Patrick Elmore
Engineering manager building the AI-driven systems that build software, at enterprise scale. The substrate of software engineering is shifting, and most of the high-leverage work is moving up the stack, from writing implementations to designing the systems that produce them. I write about the practice this shift actually requires.
Background
I lead a software engineering team operating at the forefront of AI-assisted development, with a year of production experience using AI coding tools as the primary substrate for how we plan, implement, and validate work. The methodology is spec-driven: specification quality is the primary variable that determines what the AI produces, and the discipline of building good specs is most of what makes the system work.

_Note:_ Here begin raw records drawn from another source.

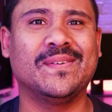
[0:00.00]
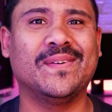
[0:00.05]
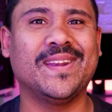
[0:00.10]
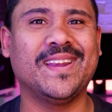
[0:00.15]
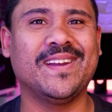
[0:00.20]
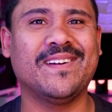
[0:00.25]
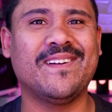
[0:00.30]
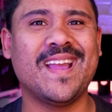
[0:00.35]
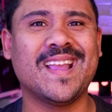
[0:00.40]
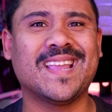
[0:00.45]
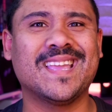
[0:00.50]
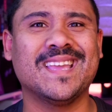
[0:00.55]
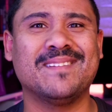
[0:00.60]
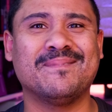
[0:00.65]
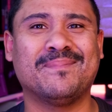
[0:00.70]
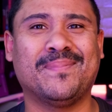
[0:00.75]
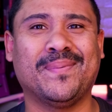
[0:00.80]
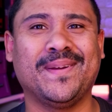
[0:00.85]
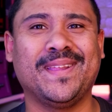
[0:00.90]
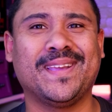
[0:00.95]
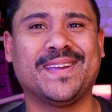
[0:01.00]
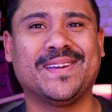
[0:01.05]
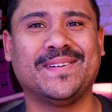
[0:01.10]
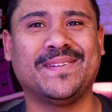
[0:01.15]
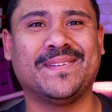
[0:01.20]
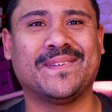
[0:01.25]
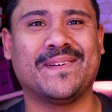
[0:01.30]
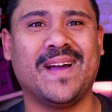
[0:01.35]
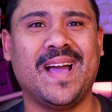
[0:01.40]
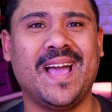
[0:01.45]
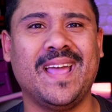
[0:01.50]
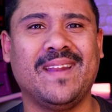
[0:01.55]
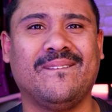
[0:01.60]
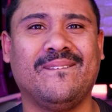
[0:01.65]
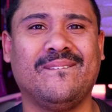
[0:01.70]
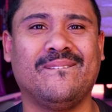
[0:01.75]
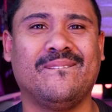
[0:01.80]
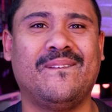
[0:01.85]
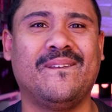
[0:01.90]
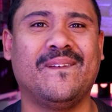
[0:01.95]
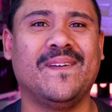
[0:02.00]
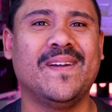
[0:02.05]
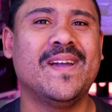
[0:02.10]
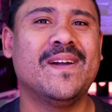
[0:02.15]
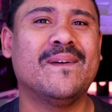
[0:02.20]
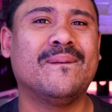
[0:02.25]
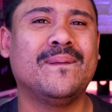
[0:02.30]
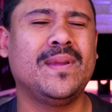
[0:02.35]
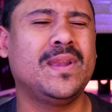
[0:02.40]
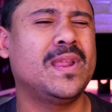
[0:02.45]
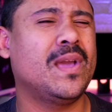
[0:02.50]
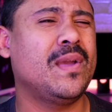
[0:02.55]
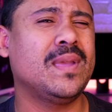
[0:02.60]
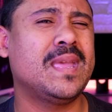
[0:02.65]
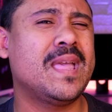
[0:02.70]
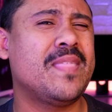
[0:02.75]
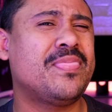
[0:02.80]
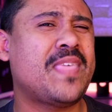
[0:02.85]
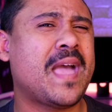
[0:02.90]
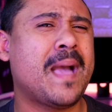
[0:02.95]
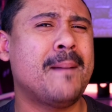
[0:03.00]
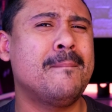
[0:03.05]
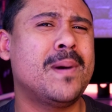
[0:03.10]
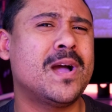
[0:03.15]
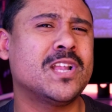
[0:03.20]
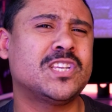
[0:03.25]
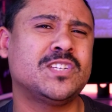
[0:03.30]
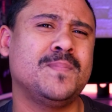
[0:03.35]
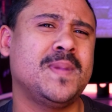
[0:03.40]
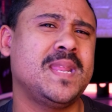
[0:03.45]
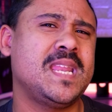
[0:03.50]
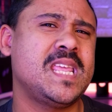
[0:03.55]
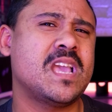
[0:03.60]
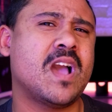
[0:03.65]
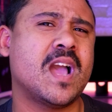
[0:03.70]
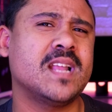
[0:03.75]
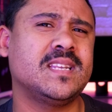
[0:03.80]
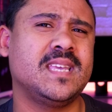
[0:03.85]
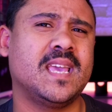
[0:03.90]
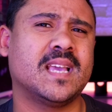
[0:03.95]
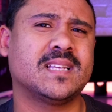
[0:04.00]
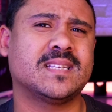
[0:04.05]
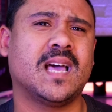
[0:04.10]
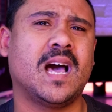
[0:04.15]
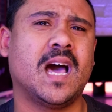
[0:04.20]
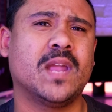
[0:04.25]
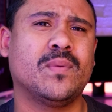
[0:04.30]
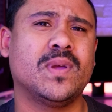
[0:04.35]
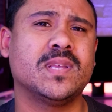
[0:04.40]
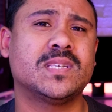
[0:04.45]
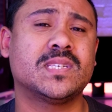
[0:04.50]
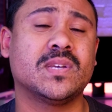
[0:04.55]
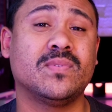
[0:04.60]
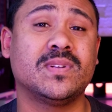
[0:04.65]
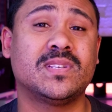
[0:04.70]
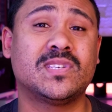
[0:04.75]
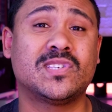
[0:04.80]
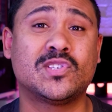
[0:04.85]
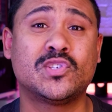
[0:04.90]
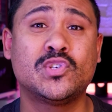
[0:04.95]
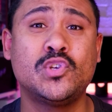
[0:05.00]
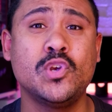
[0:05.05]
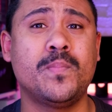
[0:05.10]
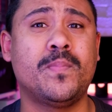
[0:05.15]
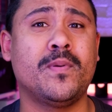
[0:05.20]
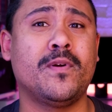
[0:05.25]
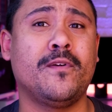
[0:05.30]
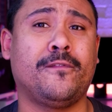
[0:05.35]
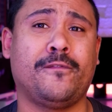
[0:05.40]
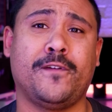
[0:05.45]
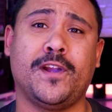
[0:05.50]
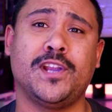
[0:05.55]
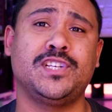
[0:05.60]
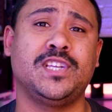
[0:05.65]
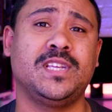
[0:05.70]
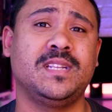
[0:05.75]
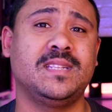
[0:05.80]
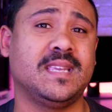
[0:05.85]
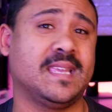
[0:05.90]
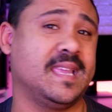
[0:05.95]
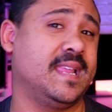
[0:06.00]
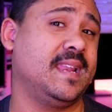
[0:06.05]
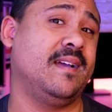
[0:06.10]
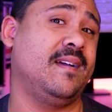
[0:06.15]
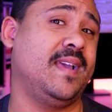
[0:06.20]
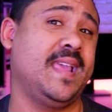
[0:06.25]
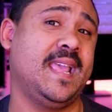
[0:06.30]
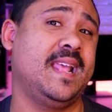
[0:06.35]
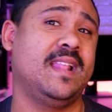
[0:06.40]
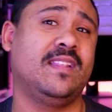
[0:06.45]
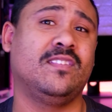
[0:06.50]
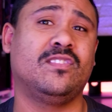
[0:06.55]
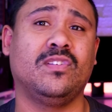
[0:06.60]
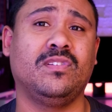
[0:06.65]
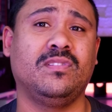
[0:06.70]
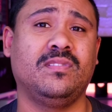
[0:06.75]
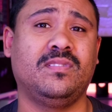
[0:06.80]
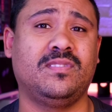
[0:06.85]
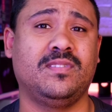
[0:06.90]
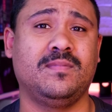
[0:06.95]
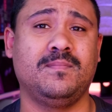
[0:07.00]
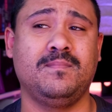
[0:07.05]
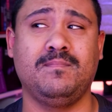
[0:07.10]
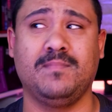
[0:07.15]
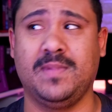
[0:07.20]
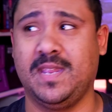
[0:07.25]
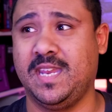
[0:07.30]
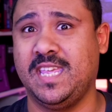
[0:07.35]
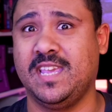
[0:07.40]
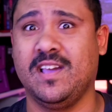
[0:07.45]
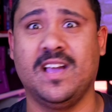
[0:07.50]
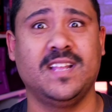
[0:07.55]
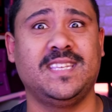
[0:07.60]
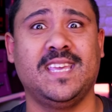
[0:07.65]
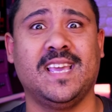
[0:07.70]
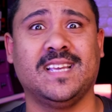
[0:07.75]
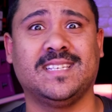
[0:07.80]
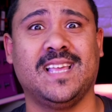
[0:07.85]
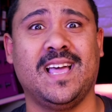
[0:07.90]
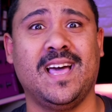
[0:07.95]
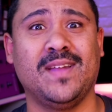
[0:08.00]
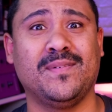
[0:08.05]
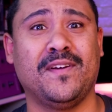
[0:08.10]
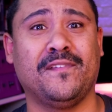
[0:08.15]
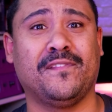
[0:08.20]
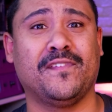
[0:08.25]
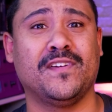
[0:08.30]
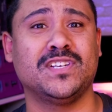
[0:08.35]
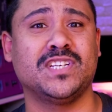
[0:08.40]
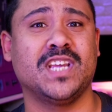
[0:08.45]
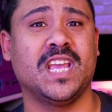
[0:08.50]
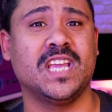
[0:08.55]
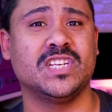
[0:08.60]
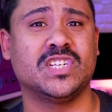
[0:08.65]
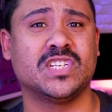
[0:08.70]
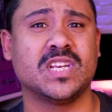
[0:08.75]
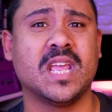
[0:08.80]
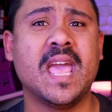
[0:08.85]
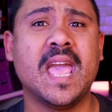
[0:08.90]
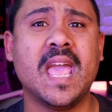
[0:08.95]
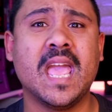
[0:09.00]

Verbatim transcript: What do you reckon? Pretty cool, right? Ooh, we don't get that much Mini I T X hardware, so it's super refreshing to get our hands on some Mini I T X hardware for a change.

The team's process is codified in a planning repository that I designed and continuously refine: agents, skills, hooks, and validation patterns calibrated to the codebase and the team. The approach is evidence-based, grounded in a dataset of classified incidents, validations, and named constructs that inform how the system evolves. The methodology has spread to additional teams through voluntary adoption.
Outside the AI work, I architect and maintain distributed, fault-tolerant systems on Azure, including service-bus-driven architectures designed for resilience under partial failure. I build the supporting application layer (Azure Functions, ASP.NET APIs, SQL Server) with attention to query design and performance at scale, and own end-to-end CI/CD in Azure DevOps.
What I find most interesting about this space is that durable capability is built, not adopted. It emerges from teams doing the deliberate work of developing their own AI-driven processes against their own codebases, constraints, and failure modes.
Based in Indianapolis.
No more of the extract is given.